• Action item
Beginning with the first entry, restate the data word for word and leave out the images.

Saved entries:
★ ★ ★

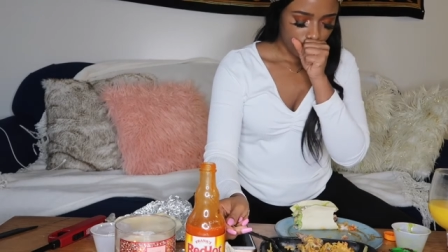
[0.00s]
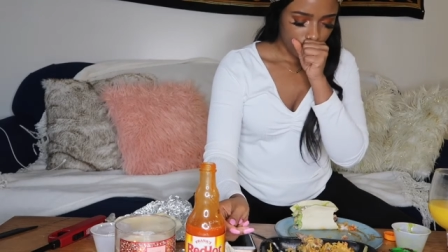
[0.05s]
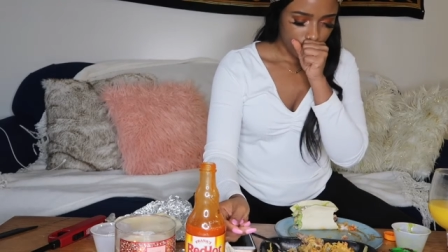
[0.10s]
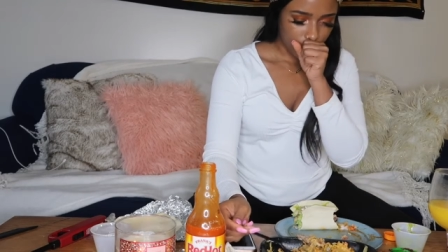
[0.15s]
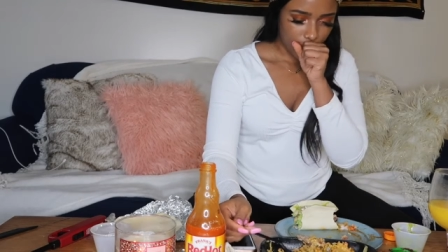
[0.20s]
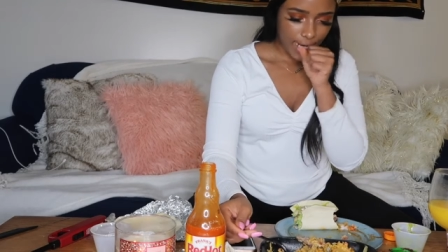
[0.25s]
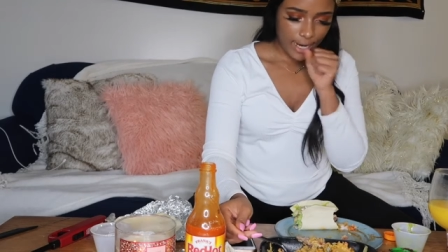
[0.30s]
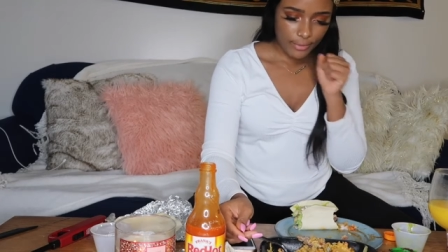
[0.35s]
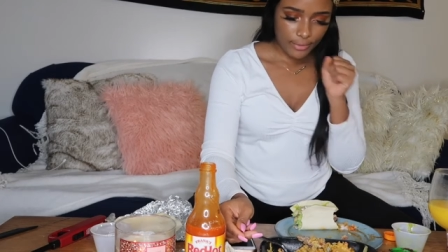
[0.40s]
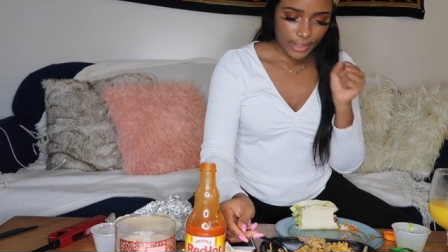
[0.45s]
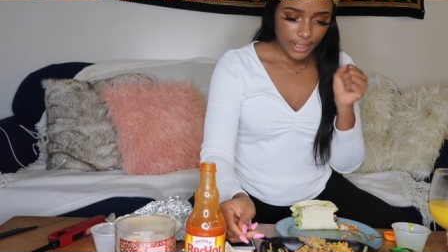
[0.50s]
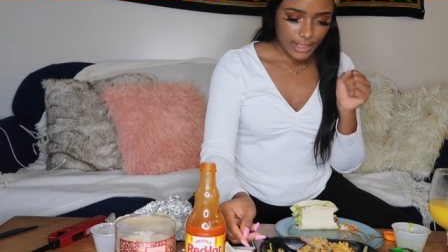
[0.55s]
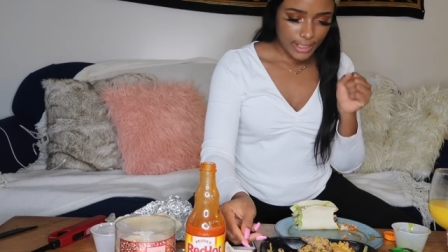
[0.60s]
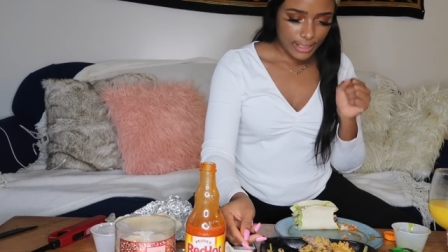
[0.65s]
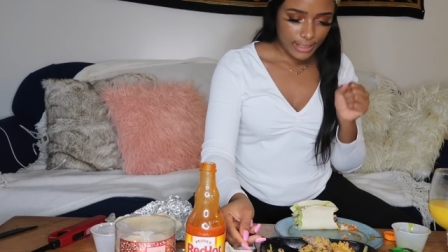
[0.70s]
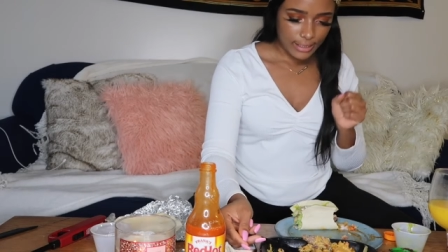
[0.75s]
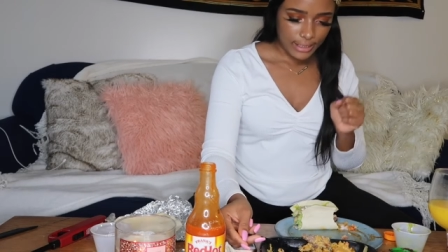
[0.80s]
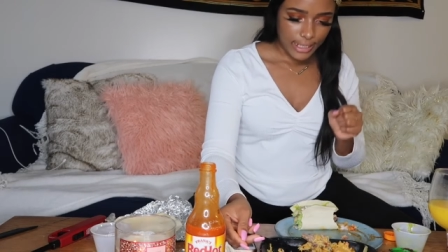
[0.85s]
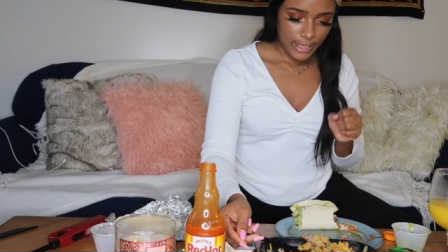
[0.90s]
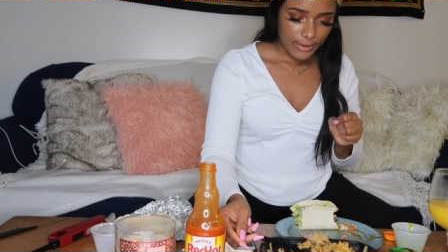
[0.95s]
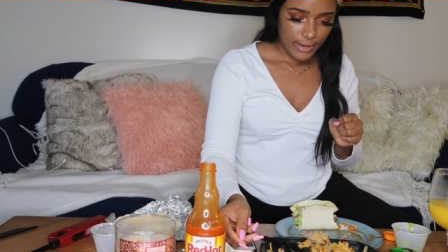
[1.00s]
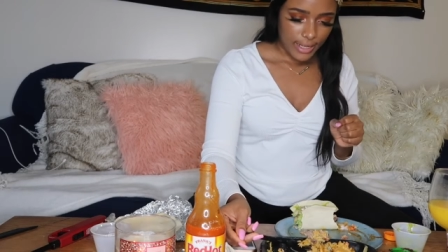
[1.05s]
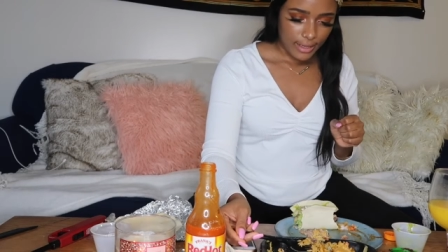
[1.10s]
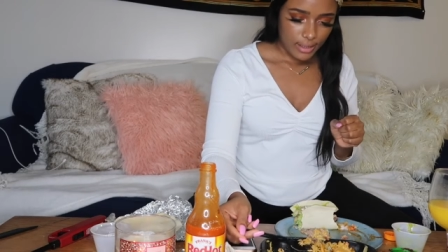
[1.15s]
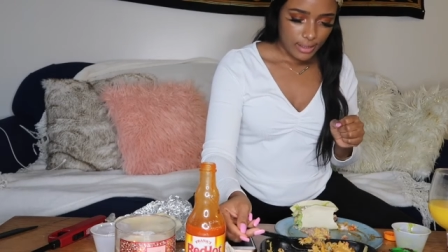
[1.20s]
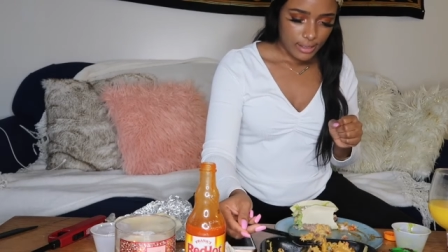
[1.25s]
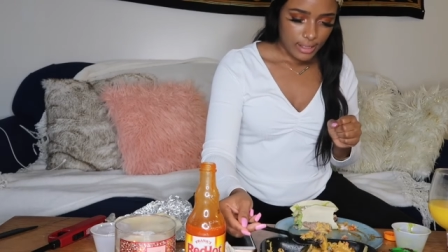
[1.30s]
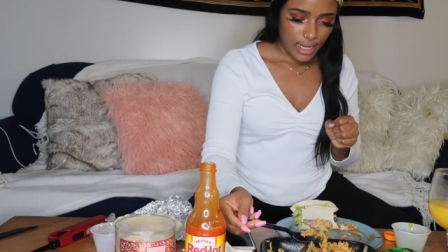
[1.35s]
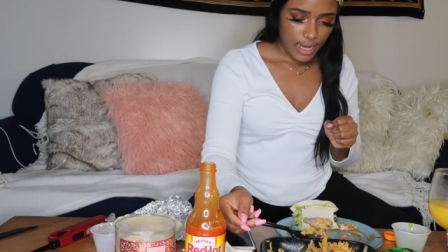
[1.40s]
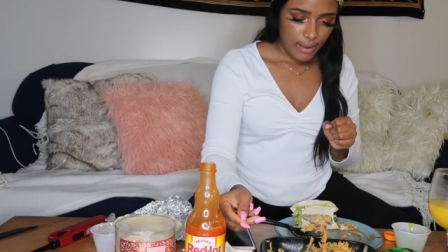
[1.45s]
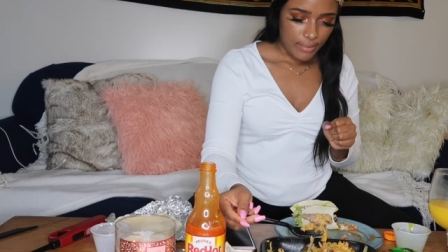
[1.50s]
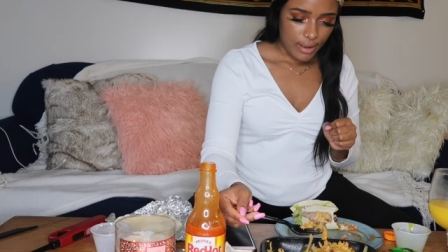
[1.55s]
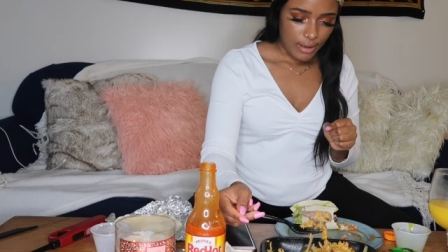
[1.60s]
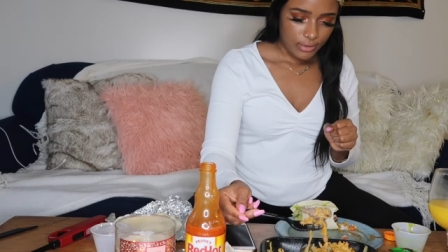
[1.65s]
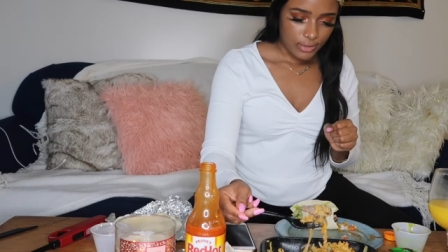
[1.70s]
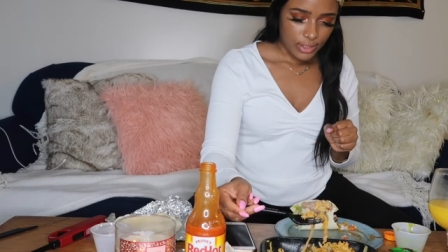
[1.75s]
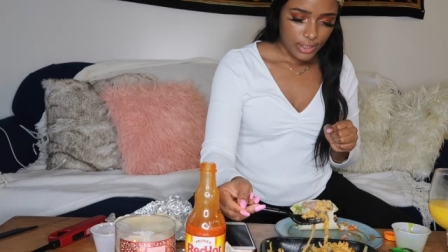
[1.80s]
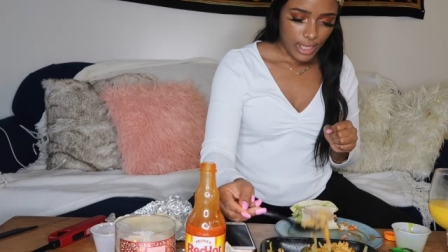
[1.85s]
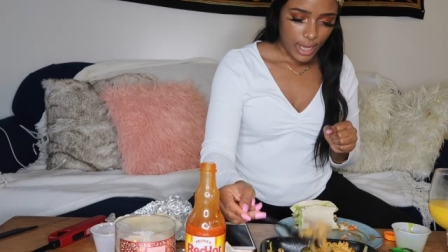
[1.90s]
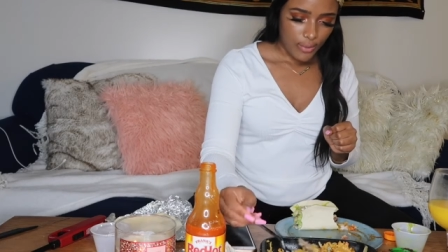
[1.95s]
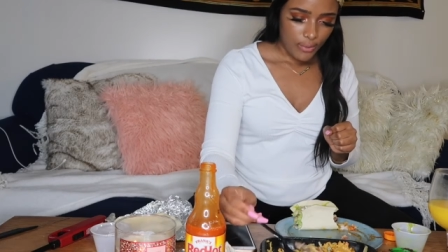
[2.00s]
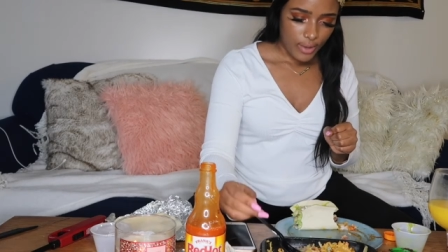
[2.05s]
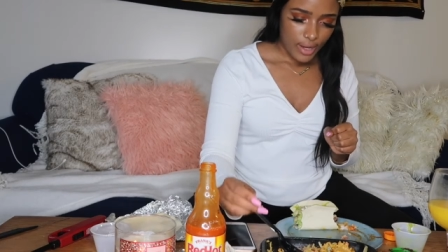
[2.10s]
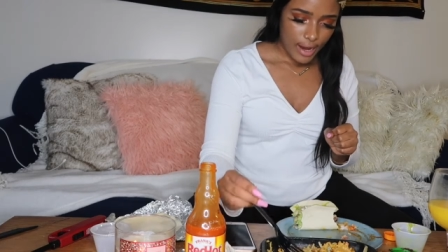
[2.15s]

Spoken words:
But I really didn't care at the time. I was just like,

★ ★ ★

• Result of this task
[0.00s]
[0.05s]
[0.10s]
[0.15s]
[0.20s]
[0.25s]
[0.30s]
[0.35s]
[0.40s]
[0.45s]
[0.50s]
[0.55s]
[0.60s]
[0.65s]
[0.70s]
[0.75s]
[0.80s]
[0.85s]
[0.90s]
[0.95s]
[1.00s]
[1.05s]
[1.10s]
[1.15s]
[1.20s]
[1.25s]
[1.30s]
[1.35s]
[1.40s]
[1.45s]
[1.50s]
[1.55s]
[1.60s]
[1.65s]
[1.70s]
[1.75s]
[1.80s]
[1.85s]
[1.90s]
[1.95s]
[2.00s]
[2.05s]
[2.10s]
[2.15s]

Spoken words:
But I really didn't care at the time. I was just like,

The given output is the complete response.